What Happens When A Director Resigns?
You may know that limited companies require directors, but understanding what happens when one steps down is less common knowledge.
If you have a private limited company, then you’ll need to appoint directors who are held accountable for the running of the company, with key responsibilities relating to accounts, reporting and taxation. You’ll need a minimum of one director for private limited companies and two directors in the case of public limited companies. However, as the years go on, naturally there are changes in every business and sometimes you may find it necessary to swap your directors, perhaps due to retirement or a change in business interests. If you reach a point where a director is no longer able or willing to be involved in your limited company, then these are your next steps.
In the case of a director who wishes to step down from their position, they should submit a formal letter of resignation. They don’t need to state a reason for withdrawing as a director, but they will need to supply a definite end date from which they’ll be leaving the company. A copy of your letter should be given to all remaining directors who will be tasked with finding your replacement, although this isn’t your personal concern or responsibility.

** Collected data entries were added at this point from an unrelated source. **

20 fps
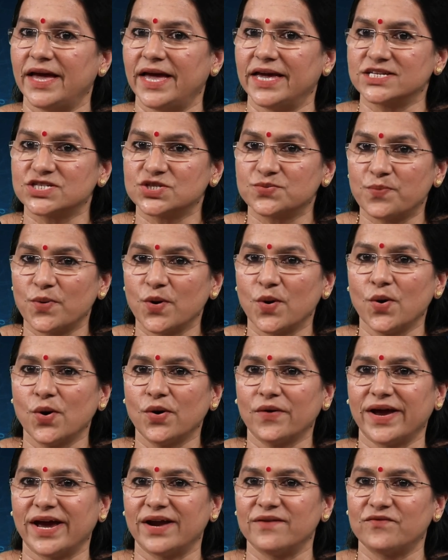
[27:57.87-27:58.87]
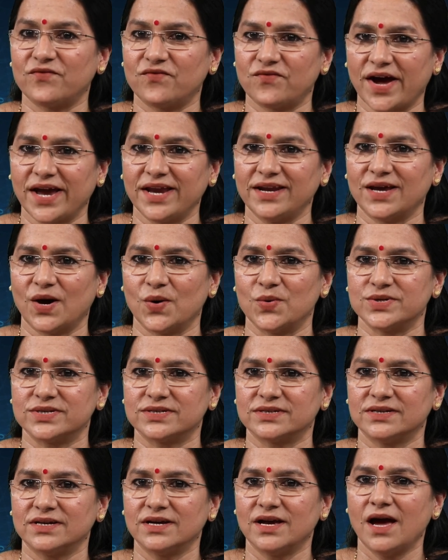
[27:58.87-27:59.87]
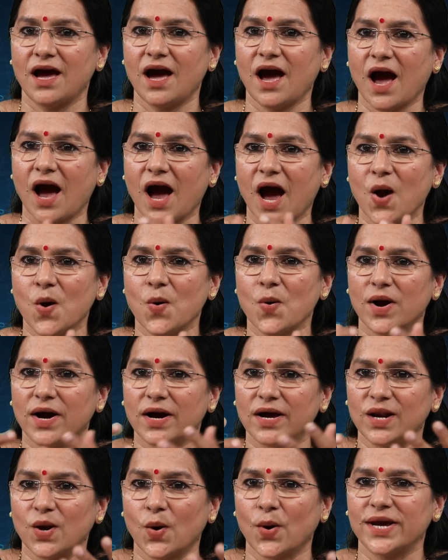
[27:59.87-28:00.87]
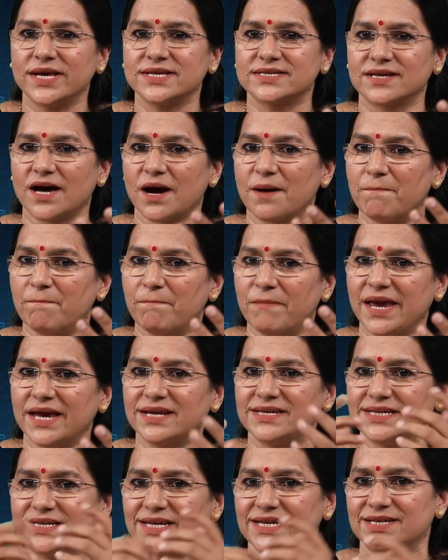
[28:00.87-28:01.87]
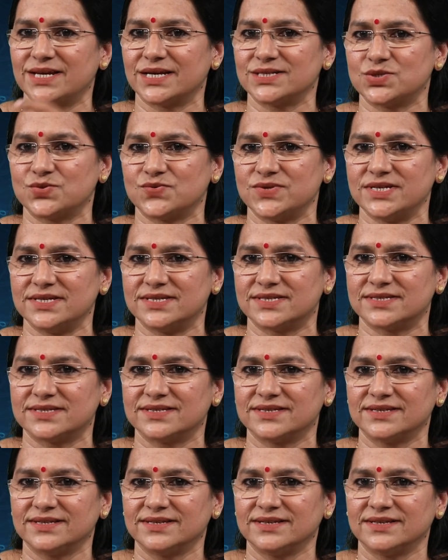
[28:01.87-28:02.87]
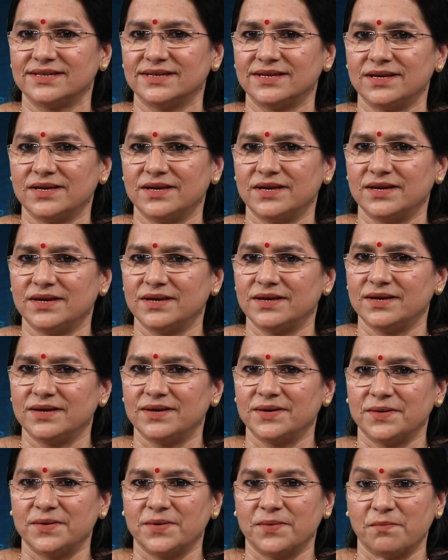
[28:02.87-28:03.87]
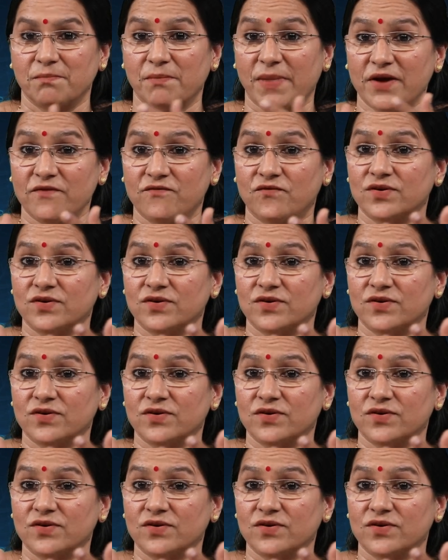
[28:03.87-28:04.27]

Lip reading: Explore and find out how alloys are made in industries by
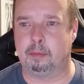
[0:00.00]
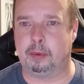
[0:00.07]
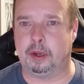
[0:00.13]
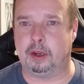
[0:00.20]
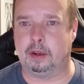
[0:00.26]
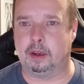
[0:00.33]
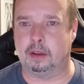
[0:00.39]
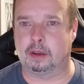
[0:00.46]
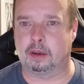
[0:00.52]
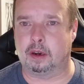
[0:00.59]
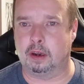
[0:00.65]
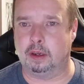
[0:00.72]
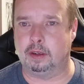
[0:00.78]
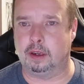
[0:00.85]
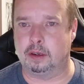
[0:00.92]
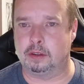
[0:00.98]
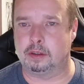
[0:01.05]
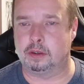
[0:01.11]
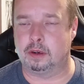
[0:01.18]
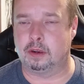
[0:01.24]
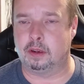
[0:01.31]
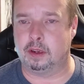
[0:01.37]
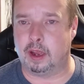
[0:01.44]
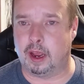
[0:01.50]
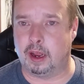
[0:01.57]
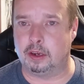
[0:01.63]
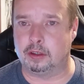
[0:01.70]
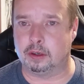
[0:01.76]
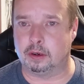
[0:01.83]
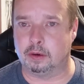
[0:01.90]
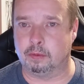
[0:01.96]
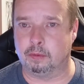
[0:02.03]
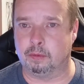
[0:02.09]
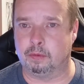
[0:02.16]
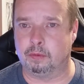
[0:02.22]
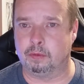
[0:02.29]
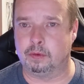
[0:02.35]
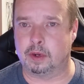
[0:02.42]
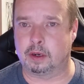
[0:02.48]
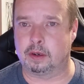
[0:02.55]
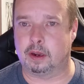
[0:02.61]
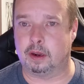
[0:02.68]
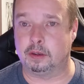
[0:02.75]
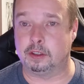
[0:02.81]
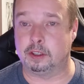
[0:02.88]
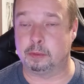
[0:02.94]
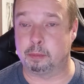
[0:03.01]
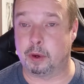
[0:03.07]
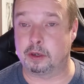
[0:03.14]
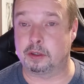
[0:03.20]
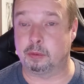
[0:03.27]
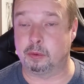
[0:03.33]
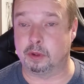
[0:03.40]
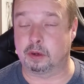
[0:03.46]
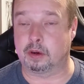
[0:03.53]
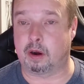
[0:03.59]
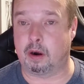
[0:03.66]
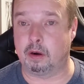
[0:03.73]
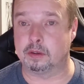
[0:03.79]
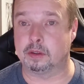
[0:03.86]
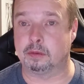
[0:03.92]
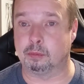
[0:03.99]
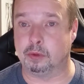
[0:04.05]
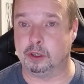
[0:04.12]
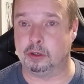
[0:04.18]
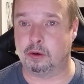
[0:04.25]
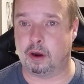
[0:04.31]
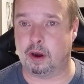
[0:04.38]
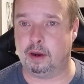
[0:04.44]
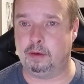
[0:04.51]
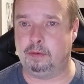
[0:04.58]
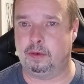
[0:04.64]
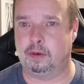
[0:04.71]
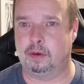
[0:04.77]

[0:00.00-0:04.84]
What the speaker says: being on the cutting edge of technology, especially with the cars that we drive,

A company is not allowed to run without having the required number of directors in place. If your limited company continues to function without a full quota of directors, then you’ll find yourselves to be in breach of the Companies Act of 2006 according to a firm of chartered accountants in Peterborough. To avoid facing a penalty, which could range from fines, prosecution or disqualification, as soon as you’re aware that you’ll be losing a director, you should immediately hold a meeting and seek to find another candidate to appoint as the replacement director.
Informing Companies House
Once you’re aware that you’re losing a director, you should contact Companies House to let them know about this change. Following your resignation being accepted by your director colleagues, they should fill out a TM01 form entitled ‘Termination of appointment of director’. If you have multiple directors resigning at once, then you’ll need a separate form for each individual. Once this has been filed, the former director has no liabilities with regards to the company, either currently or during their time there.
Appointing a New Director
You should concurrently fill out a new appointment form, which is the AP01 form. You can submit your form(s) in paper format or online if you’re already registered with Companies House. However, it is recommended that you choose digital submissions as they’re typically actioned within 24 hours, whereas paper filing can take Companies House between 7-10 days to modify their records.
Changing the named directors of your limited company is simple when you know how. Remember also that Companies House need to be kept informed about other minor adjustments to your director’s details including changes of residential addresses or a change of name due to marriage or deed poll modification. Companies House can be contacted on 0303 123 4500 with any queries relating to your directorship.